Guns in Schools May Mean No Insurance. Oops! Awkward.
From USA Today, linked above:
A new Kansas law allowing gun owners to carry weapons in public buildings, including schools, has thrust a major Des Moines-based insurer into the national gun control debate.
The EMC Insurance Cos. insures 85 percent to 90 percent of all Kansas school districts and has refused to renew coverage for schools that permit teachers and custodians to carry concealed firearms on their campuses under the new law, which took effect July 1. It’s not a political decision, but a financial one based on the riskier climate it estimates would be created, the insurer said.
I have two immediate responses to this story:
1. WTF? No one saw this coming? No one even thought to CHECK with an insurance representative to see what the fallout might be from these laws?
2. Custodians?? I still remember the custodian from my elementary school. His name was Mr. Anderson and he was a million years old (he had white hair anyway) and he moved with quiet methodic purpose that inspired calm in the midst of trauma. If you threw up at your desk, Mr. Anderson appeared with his cart and magicked away the shame with mysterious pink sand, exhibiting not the least disgust or judgment. We loved him for it. And now these people want Mr. Anderson to carry a gun?

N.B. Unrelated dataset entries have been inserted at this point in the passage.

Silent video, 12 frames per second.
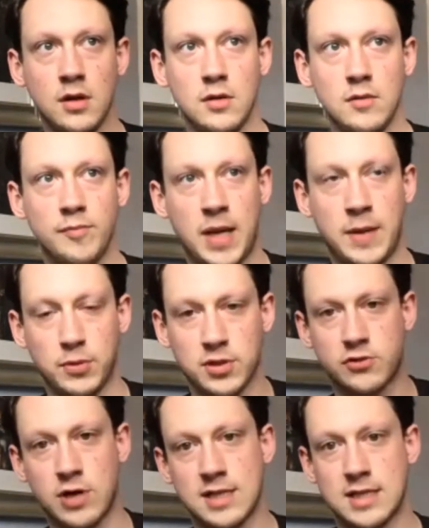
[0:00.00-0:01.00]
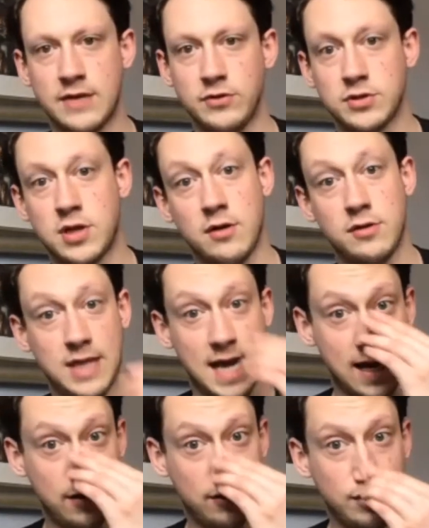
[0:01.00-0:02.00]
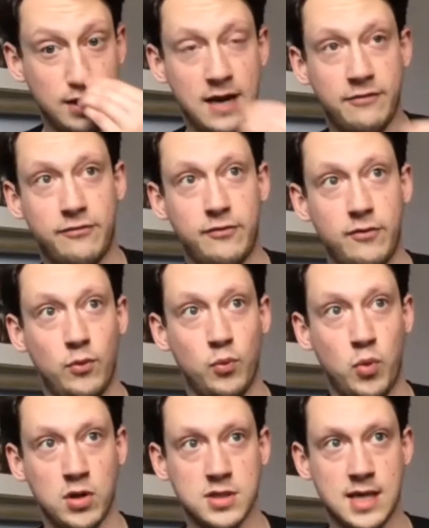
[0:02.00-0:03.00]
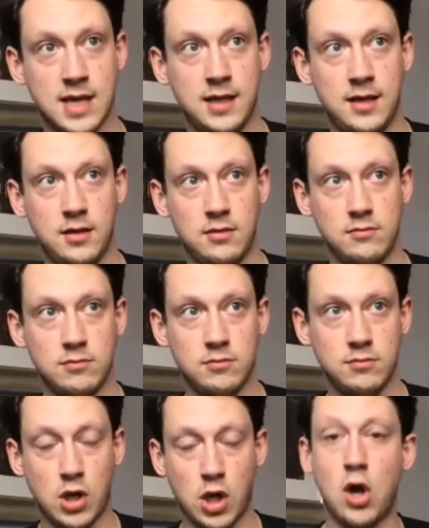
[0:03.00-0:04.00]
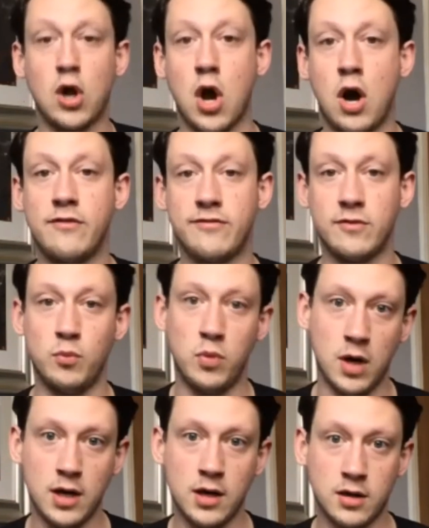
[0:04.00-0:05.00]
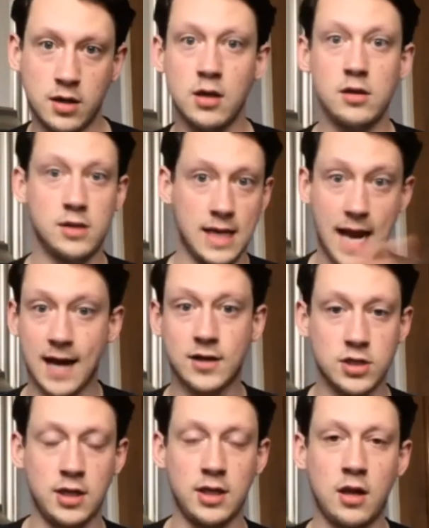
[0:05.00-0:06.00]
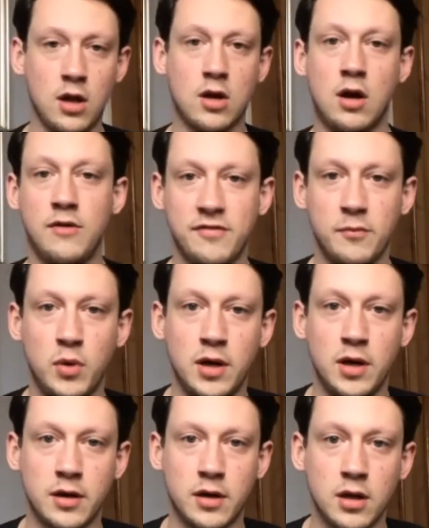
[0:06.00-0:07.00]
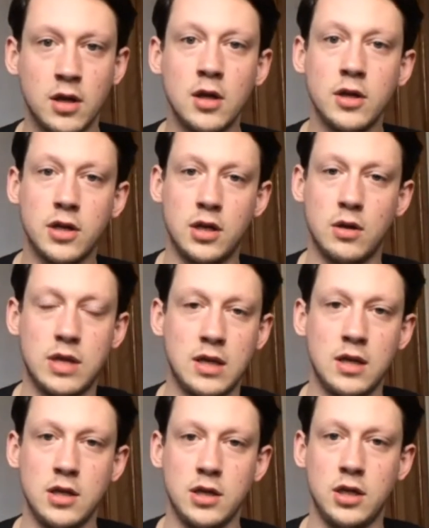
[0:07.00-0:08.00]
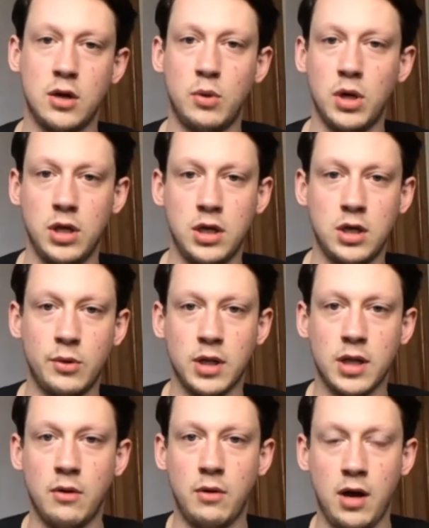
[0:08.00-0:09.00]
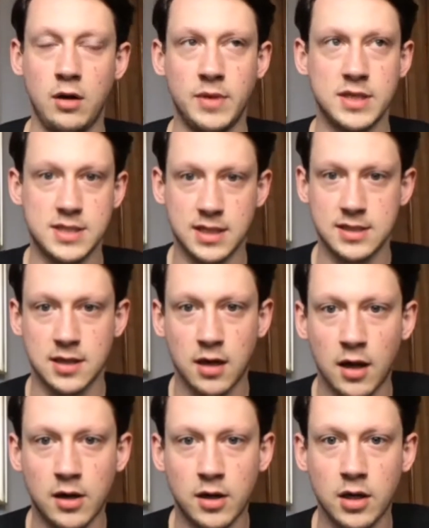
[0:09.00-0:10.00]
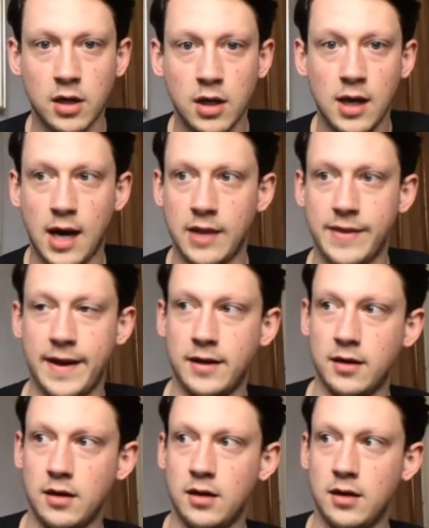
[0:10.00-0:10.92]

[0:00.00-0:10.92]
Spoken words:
people's stress levels go down if once they clock off from work, they actually clock off from work. That you don't want to go home at 6 o'clock and then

Well, the insurance companies that underwrite these school districts really don’t. A representative from Des Moines-based EMC Insurance Co. explains:
“We’ve been writing school business for almost 40 years, and one of the underwriting guidelines we follow for schools is that any on-site armed security should be provided by uniformed, qualified law enforcement officers,” said Mick Lovell, EMC’s vice president for business development. “Our guidelines have not recently changed.”
And Bob Skow, chief executive officer of the Independent Insurance Agents of Iowa, adds:
“It’s one thing to have a trained peace officer with a gun in school; it’s a completely different situation when you have a custodian or a teacher with a gun,” Skow said. “That changes the risk of insuring a school and magnifies it considerably.”

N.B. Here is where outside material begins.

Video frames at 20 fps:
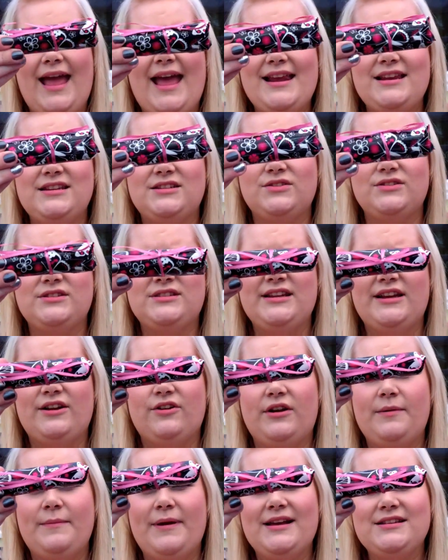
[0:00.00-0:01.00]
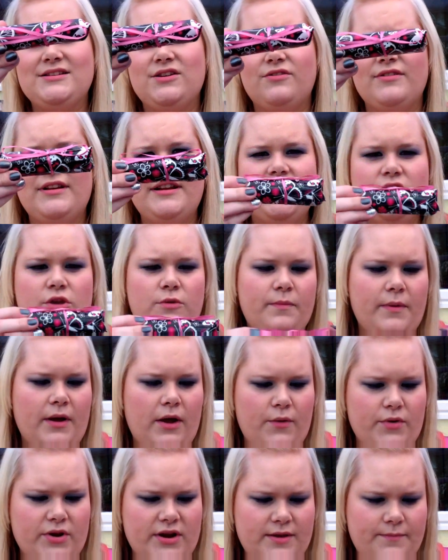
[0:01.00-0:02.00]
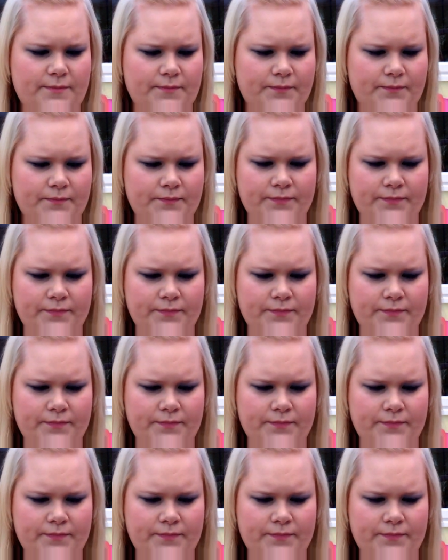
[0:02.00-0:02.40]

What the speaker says: any sort of sticker on it, but it has got a really cute bow on it.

Uniformed, qualified law enforcement officers. Trained peace officers. Why, that’s crazy talk! Except, I guess, to these buzzkilling insurance
geeks, who all look like Toby from The Office in my head. Did you know it’s their fault schools can’t have trampolines anymore either? True fact. Here’s Bob “No” Skow again:
Insurance is all about risk and about pricing the cost of coverage in a way that correctly reflects it. That’s one of the reasons many schools have gotten rid of their trampolines, he said.

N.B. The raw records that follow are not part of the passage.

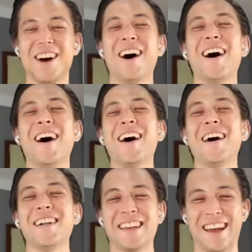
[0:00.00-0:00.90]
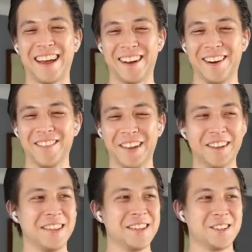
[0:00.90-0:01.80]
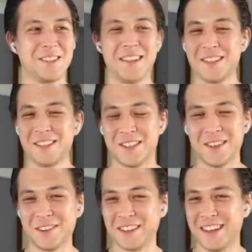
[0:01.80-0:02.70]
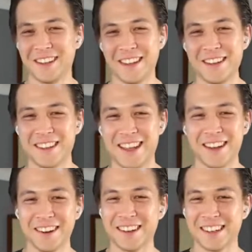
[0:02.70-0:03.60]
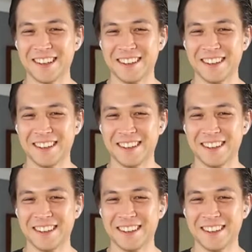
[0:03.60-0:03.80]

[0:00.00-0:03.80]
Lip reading: Goals all day, homie. These 2, they earned it.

Why do you hate the laughter of children, Bob?
In all seriousness, this situation is deeply stupid. I never expected the voice of reason to thunder forth from an insurance company, but we have to take it where we can get it. Remember this study from 2011 that found that “having a gun in the home poses a household a greater health risk than a potential benefit”? Others have derived similar conclusions, both before and since. All evidence suggests that guns in the home carry more risk than benefit, especially for women and children. It makes absolutely no sense to amplify that risk by stashing an arsenal in a school in a bizarre effort to turn schoolteachers into armed bouncers. People don’t go into teaching because they dream of putting down assassins. We don’t imagine ourselves in Die Hard; we imagine ourselves in Stand and Deliver. Even CPR training made me anxious; I spent days worrying that I would be too afraid and shocked to remember what I’d learned if one of my students were in fact dying in front of me. In the chaos and terror of a school shooting, how many amateurs who have never experienced anything remotely like that situation before would actually manage to use a gun effectively? Insurance companies apparently believe the answer is: not enough to make it worth it. And they’re right.
They’re right by their own measure–the risk outweighs the potential benefits–but they’re also right for a reason only tangentially alluded to in their explanations: Gunning down madmen is not a teacher’s job. When districts (and legislatures) start putting guns in classrooms, they make teachers and other non-security personnel responsible for shooting people with them. Police officers and members of the military receive training and counseling not merely for the mechanics of killing someone, but for the emotional toll of killing someone. They receive years of such training and support, and they should. Will teachers also now need and receive such support? Bottom line: I don’t want to shoot anyone. I don’t want that responsibility or that opportunity. If I thought that was something I could do well, I would have gone to the police academy. Legislators have no business deciding that I must now add armed guard to my teaching duties. That’s a profession for reasons, and I chose a different profession, also for reasons.